- Henrique Vorcaro pediu ao STF a revogação da prisão preventiva, buscando a substituição por tornozeleira eletrônica.
- o pedido foi apresentado após a sessão de julgamento no dia dezesseis, quando dados de um relatório parcial da Polícia Federal foram incorporados sem oportunidade de defesa.
- a PF sustenta que os investigados tentavam silenciar testemunhas; Joana Mourão ameaçou revelar arquivos capazes de “acabar com a família”.
- a PF aponta que Manoel Mendes Rodrigues, conhecido como “Manolo” e braço direito de Henrique, atuou para viabilizar recursos para a família após a prisão e morte de Sicário Mourão.

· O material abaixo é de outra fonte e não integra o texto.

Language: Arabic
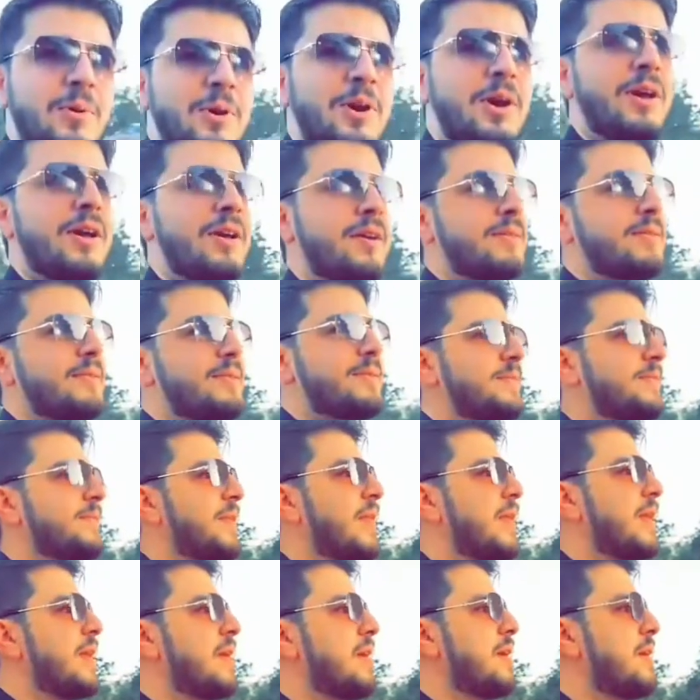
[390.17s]
واحد ممكن يفشخك
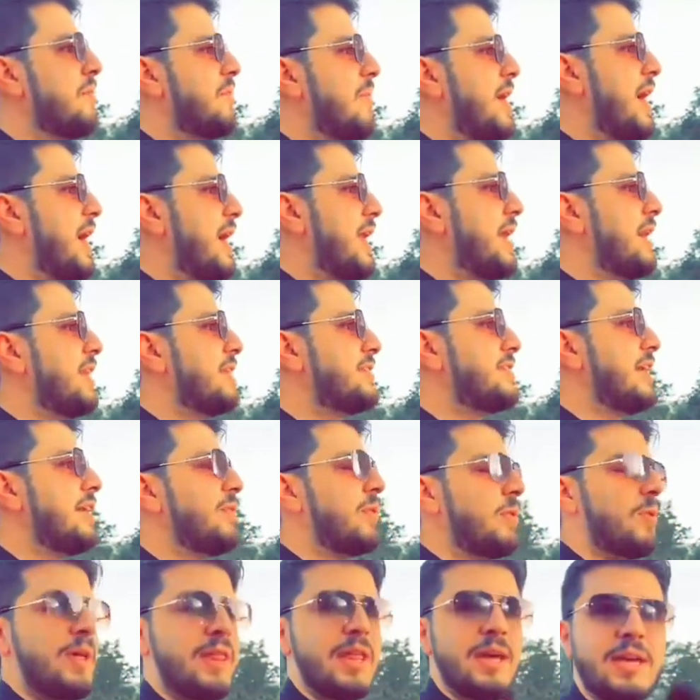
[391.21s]
شايف
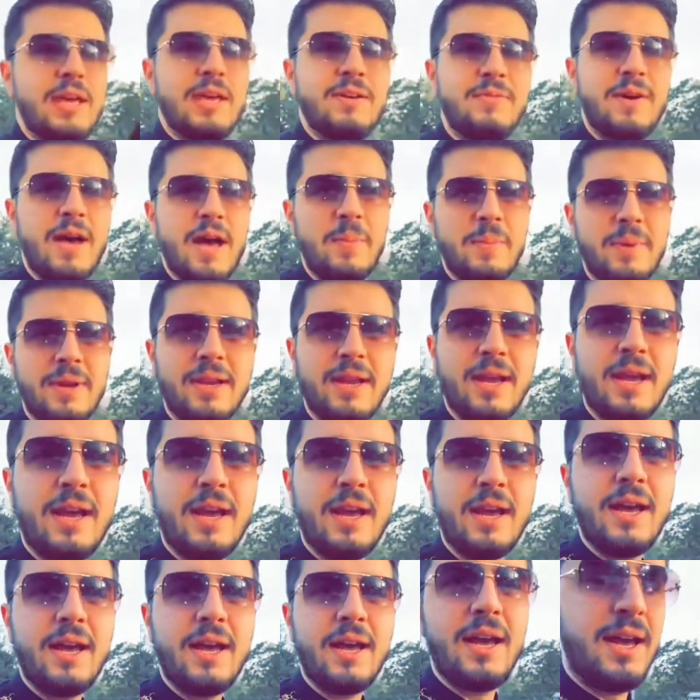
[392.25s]
الوضع كيف
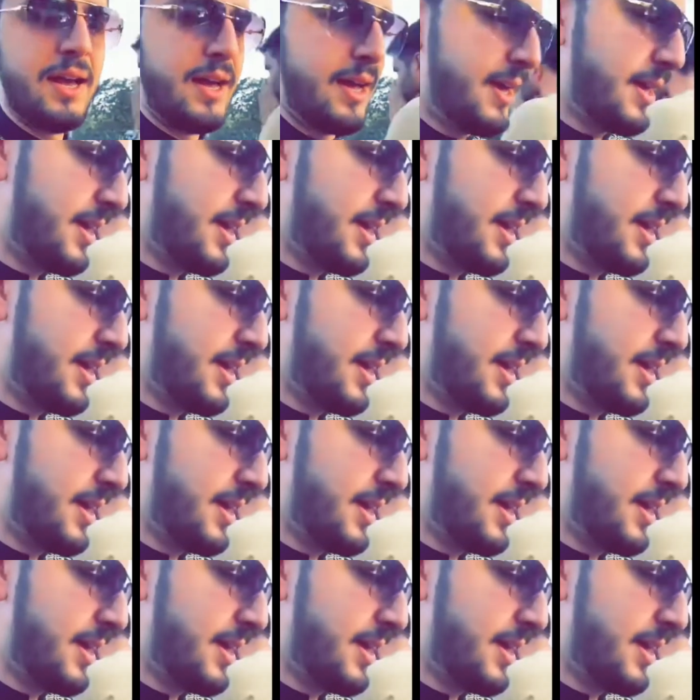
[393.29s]
دحين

- a defesa solicita a oitiva de Henrique Vorcaro e de Joana Mourão para esclarecer mensagens e o contexto das cobranças, afirmando não haver violências praticadas.
O pai do banqueiro Daniel Vorcaro, Henrique Vorcaro, solicitou ao STF a revogação da prisão preventiva de Daniel. O pedido propõe substituir a prisão por medidas alternativas, como a tornozeleira eletrônica. A defesa alega vício de atuação do tribunal ao incorporarem dados de um relatório parcial da PF sem oportunidade de manifestação.
A defesa sustenta que, durante julgamento realizado no dia 16, a PF apresentou informações desconhecidas pela defesa, sem oitiva do acusado. Segundo a defesa, isso teria prejudicado a análise dos fatos.
A PF aponta que os investigados teriam tentado silenciar testemunhas. Entre os relatos apresentados, Joana Mourão, irmã de Luiz Phillipi Mourão — conhecido como “Sicário” — ameaçou revelar arquivos que poderiam impactar a família do ex-dono do Banco Master.
Segundo a PF, após a prisão e morte de Mourão, Manoel Mendes Rodrigues, conhecido como “Manolo” e braço direito de Henrique Vorcaro, atuou para viabilizar recursos financeiros à família. A defesa contesta a leitura dos fatos, alegando pressões externas ao processo.
A defesa defende que os réus não praticaram obstrução de justiça, mas foram vítimas de cobranças financeiras. O grupo pleiteia a oitiva de Henrique Vorcaro e de Joana Mourão para esclarecer mensagens e o contexto das cobranças.
O pedido reforça que não houve violência ou intimidação praticadas por ordem ou benefício de Henrique Vorcaro. A natureza do processo permanece sob sigilo institucional e não houve conclusão sobre as próximas etapas.